Knowing was the worst part. Awareness of insanity does not make one any less insane. Awareness of drowning does not make one any less of a drowning person—it only adds the burden of panic.
The Night Eternal (The Strain #3)
Guillermo del Toro and Chuck Hogan | 2011 | 371 Pages
My how the world has changed since the devastating events of The Fall. Two years have passed, the Strigoi have gone full Nazi, and (most of) our intrepid heroes are still trying to fight the good fight. As the Lumen begins to unfold its secrets, an endgame takes shape. Who lives, who dies, and what will become of New York City and the greater world?
Many books can’t pull off a time jump, but thankfully that was not the case in this instance. By setting the novel years after the previous events readers are able to see an immediate contrast between a world run by humans versus one controlled by the iron fist of the Master. There is no slow build, no crawling descent, you are instantly plunged into a very different, and very terrifying version of New York City. On top of that, there are peaks into outside locations. While the show feels very insular, the books reference other places, making the Strigoi really feel like a global crisis.

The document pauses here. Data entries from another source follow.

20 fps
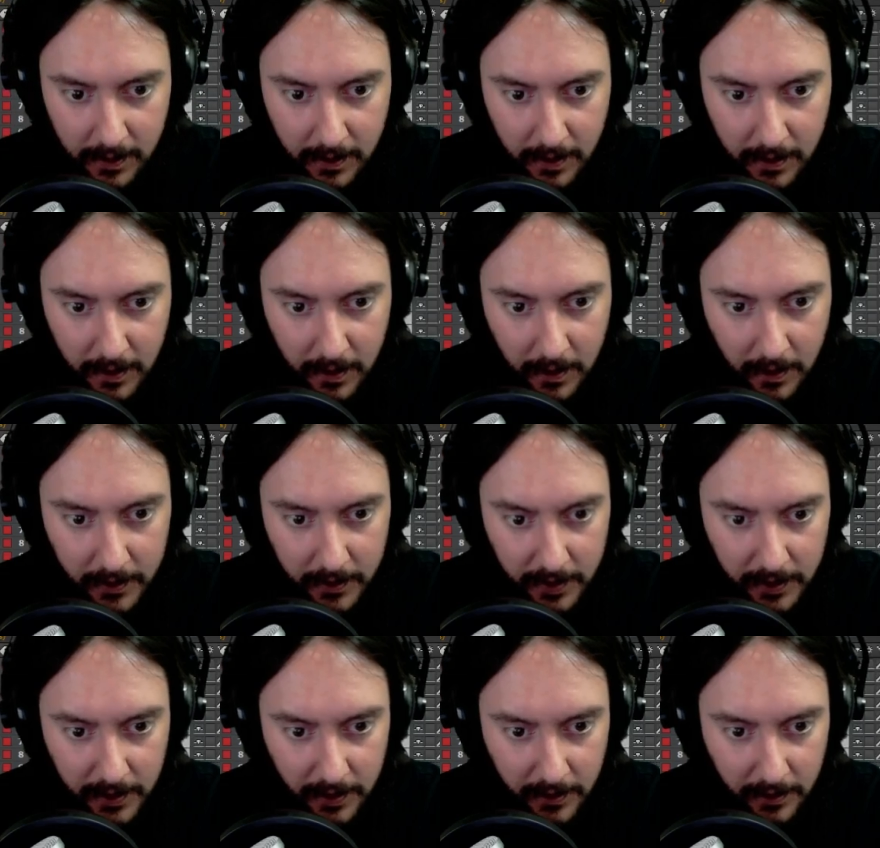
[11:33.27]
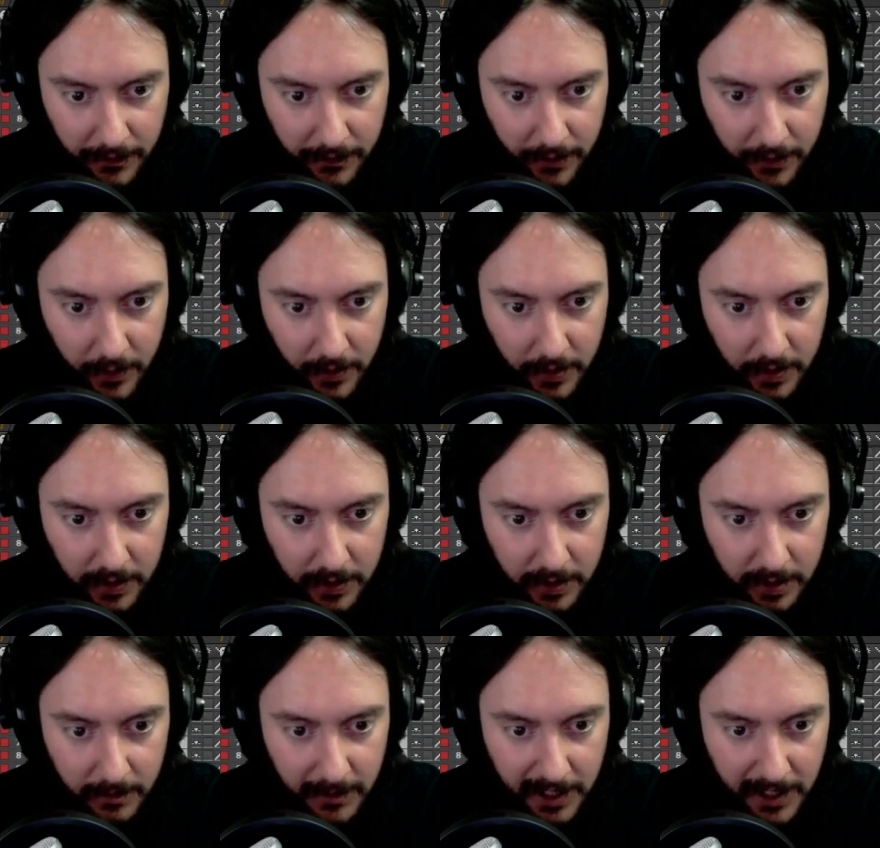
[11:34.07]
Oh, it wants to go to full.
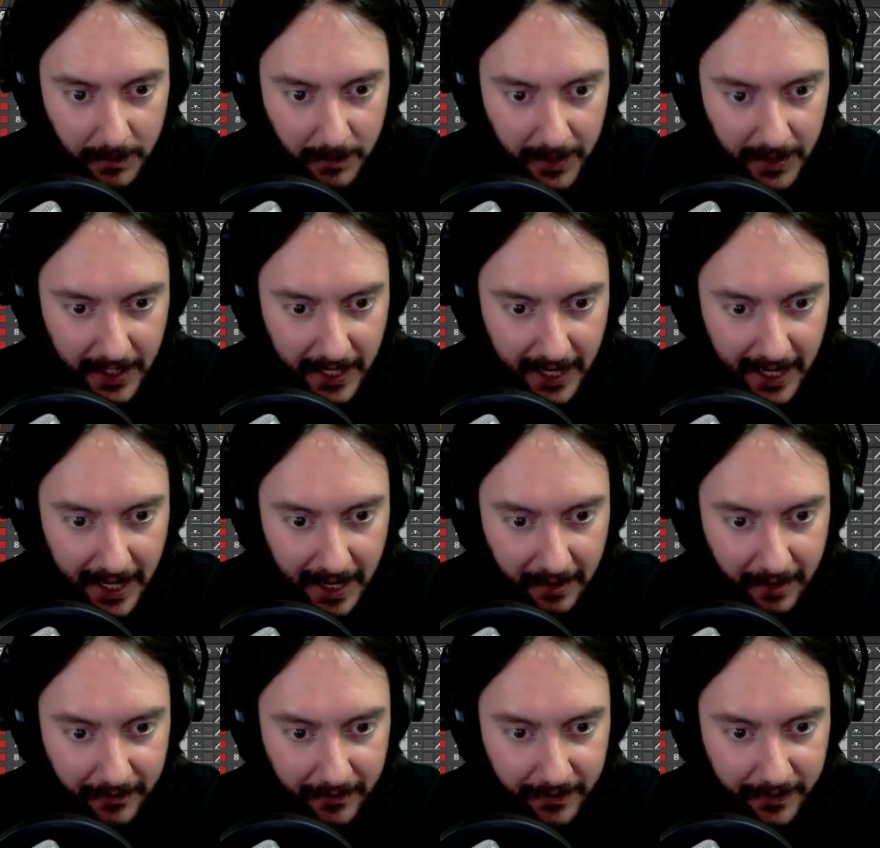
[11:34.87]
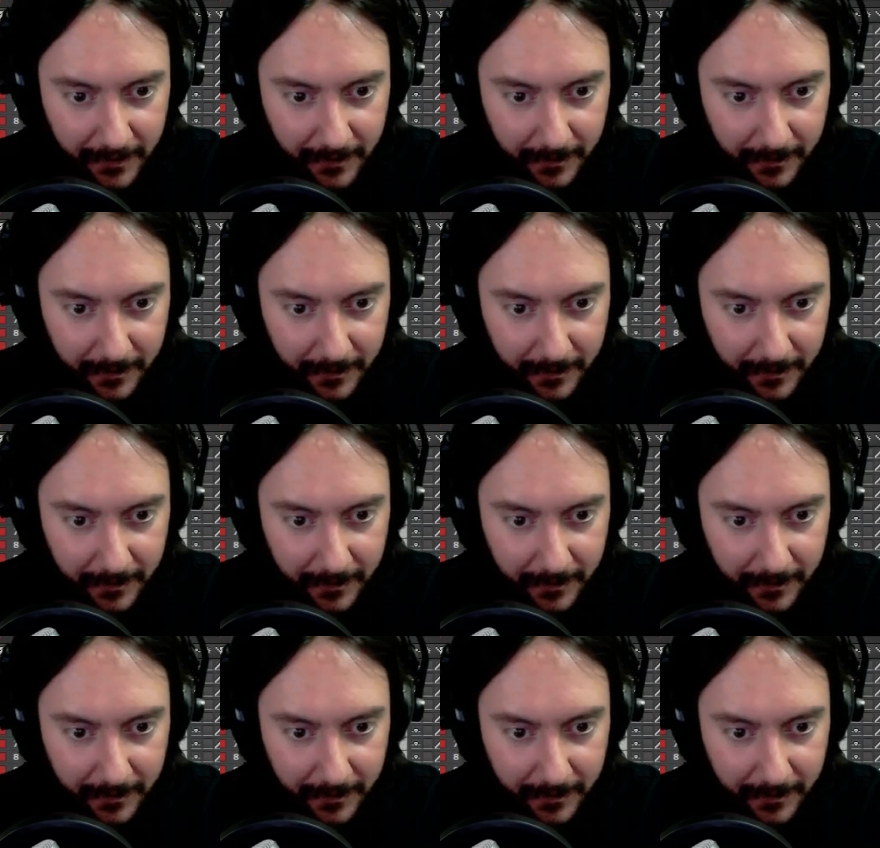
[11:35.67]
Let me keep it at half.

Furthermore, the character progressions felt natural, and we got more Quinlan and he’s pretty awesome. Everyone continues to do their part to end the menace, but in their own way and with their own means. Gus is basically a ninja, Fet carries the Setrakian torch all the way to Iceland, and Ephraim just mopes, but at least it’s a believable moping. The placement of the different protagonists allows the full changes of the world to be realized. What is being done about the humans? How are they handled? What has happened to civilization, media, technology? I really enjoyed the time jump, and I’m a little sad that we probably won’t be seeing it on the television iteration- for one, there are major discrepancies between who is alive, dead, or totally made up on the FX Series. Secondly, there is only one season left, and I’m just not sure enough pieces have fallen into place to make the time jump, and the rest of the events in The Night Eternal, make sense.

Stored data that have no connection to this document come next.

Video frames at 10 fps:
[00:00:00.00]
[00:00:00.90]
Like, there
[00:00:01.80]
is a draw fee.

I wanted to see more of the mythology. The Night Eternal tells us the story of the Ancients and where they came from. It dives into the history of Mr. Quinlen and of the concept of the Born. It is mystical, fantastical, and rooted in religious stories.
…But there isn’t enough of it, and it makes the ending itself feel rushed and well within the territory of deus ex machina. On top of that, there are plot holes that are never addressed, and it ended up being not as good as it could have been. This is a commentary on the series as a whole, and not just on the final piece by the way. The concept of visions, and angels, and everything else should have been present earlier. The build up took too long, and when the final page turned there were plot points that felt like hurried cop outs.
Plus the stupid “epilogue” chapter had some crap in it that was just no. Why are jump ahead Epilogues such garbage? I’m looking at you Deathly Hallows. Whatever, I’m like 90% alright with all of the people who lived and died, so that’s cool.
Should You Read This?
If you’ve made it this far I don’t know why you wouldn’t finish up the trilogy. It resolves the saga, answers a lot of unanswered questions, and creates a mythology that honestly left me wanting more even though the ending wasn’t the best.
The series as a whole was quite a strange thrill ride, and if you’re looking for some weird horror novels that actually aren’t that scary (which is not a complaint!) I would grab these and breeze through them. And in case you’re wondering, I would recommend the books over the television show every time. The tone is just very different between the two and I preferred this medium, plot holes and all.